This is a strong proposal to post-rsETH incident, and it addresses a fundamental gap in how lending protocols manage risk.
The core issue that I’m seeing is that supply caps are set by governance (slow, discrete), but risk accumulates continuously (fast, fluid). Static caps calibrated for steady-state conditions leave a gap between current supply and the cap ceiling — and that gap is what attackers exploit. They don’t need steady-state access; they need burst access. The supply cap updater closes that gap by making the effective cap dynamic — always tight to current supply, expanding only as fast as legitimate growth requires.
3% headroom would have reduced Core exposure from 53.8K to 15K ETH and Arbitrum from 36K to 715 ETH. That’s a 72% and 98% reduction in concentrated collateral risk, respectively. That’s effectively the difference between a manageable bad debt event and the $290M+ liquidation cascade that actually happened.
What I particularly like is that the design preserves governance sovereignty. The contract can only tighten caps or raise them within bounds — it can never exceed the governance-set maximum. The Security Council retains a kill switch. This is the right separation of concerns: governance sets policy, automation executes within policy bounds.

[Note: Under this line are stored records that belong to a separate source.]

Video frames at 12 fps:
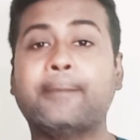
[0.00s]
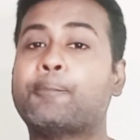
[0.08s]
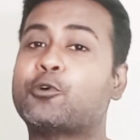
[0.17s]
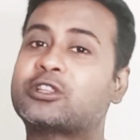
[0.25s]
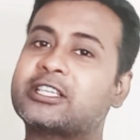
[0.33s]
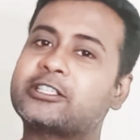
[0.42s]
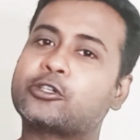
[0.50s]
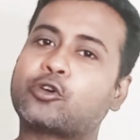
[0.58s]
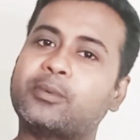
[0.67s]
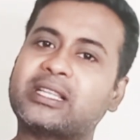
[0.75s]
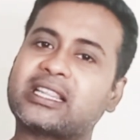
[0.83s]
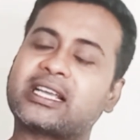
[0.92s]
প্রত্যেকটা
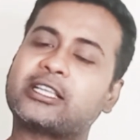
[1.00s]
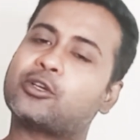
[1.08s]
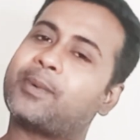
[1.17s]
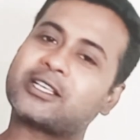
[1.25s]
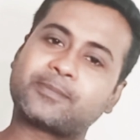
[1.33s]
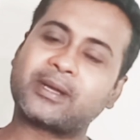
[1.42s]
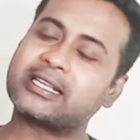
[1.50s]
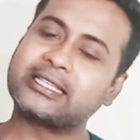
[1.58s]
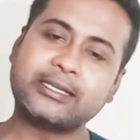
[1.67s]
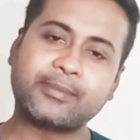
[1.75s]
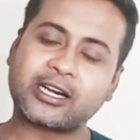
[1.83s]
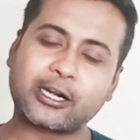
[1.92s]
কবিতা থেকে তো পাঁচ মার্ক
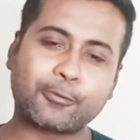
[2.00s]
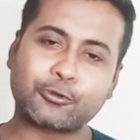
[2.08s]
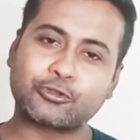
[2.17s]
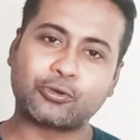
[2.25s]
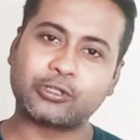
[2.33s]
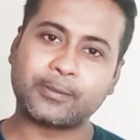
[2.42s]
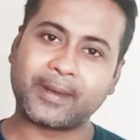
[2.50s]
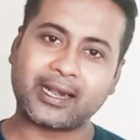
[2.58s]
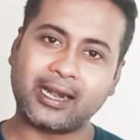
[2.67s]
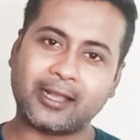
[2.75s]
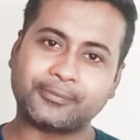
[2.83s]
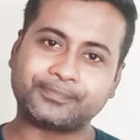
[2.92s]
তিন মার্কের প্রশ্ন হতে পারে না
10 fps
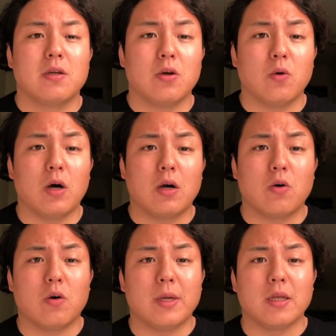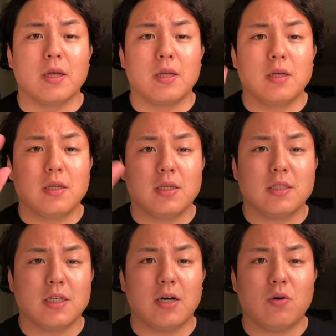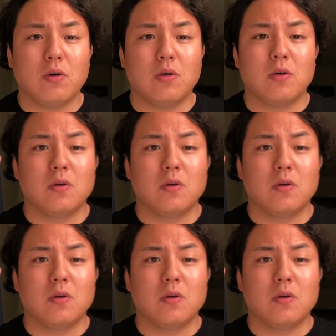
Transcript: 今日はここまで。チャオ。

Two design considerations worth stress-testing:
1. Reserve-specific parameterization. A 3% headroom on WETH (deep liquidity, battle-tested oracle) is a different risk proposition than 3% on any newer LST/LRT with thinner liquidity and more infrastructure dependencies. Higher-risk collateral types should have tighter headroom — possibly 1–2%.
2. Adversarial feedback loops. What happens when the automated tightener interacts with other automated systems? If bots deposit to fill caps that auto-expand, you get a feedback loop. The hourly cadence limits this, but simulation data on adversarial deposit patterns would be valuable before moving to AIP.
Strong support. Aave’s risk management moving from reactive governance votes to proactive automated bounds is a maturity milestone for the protocol.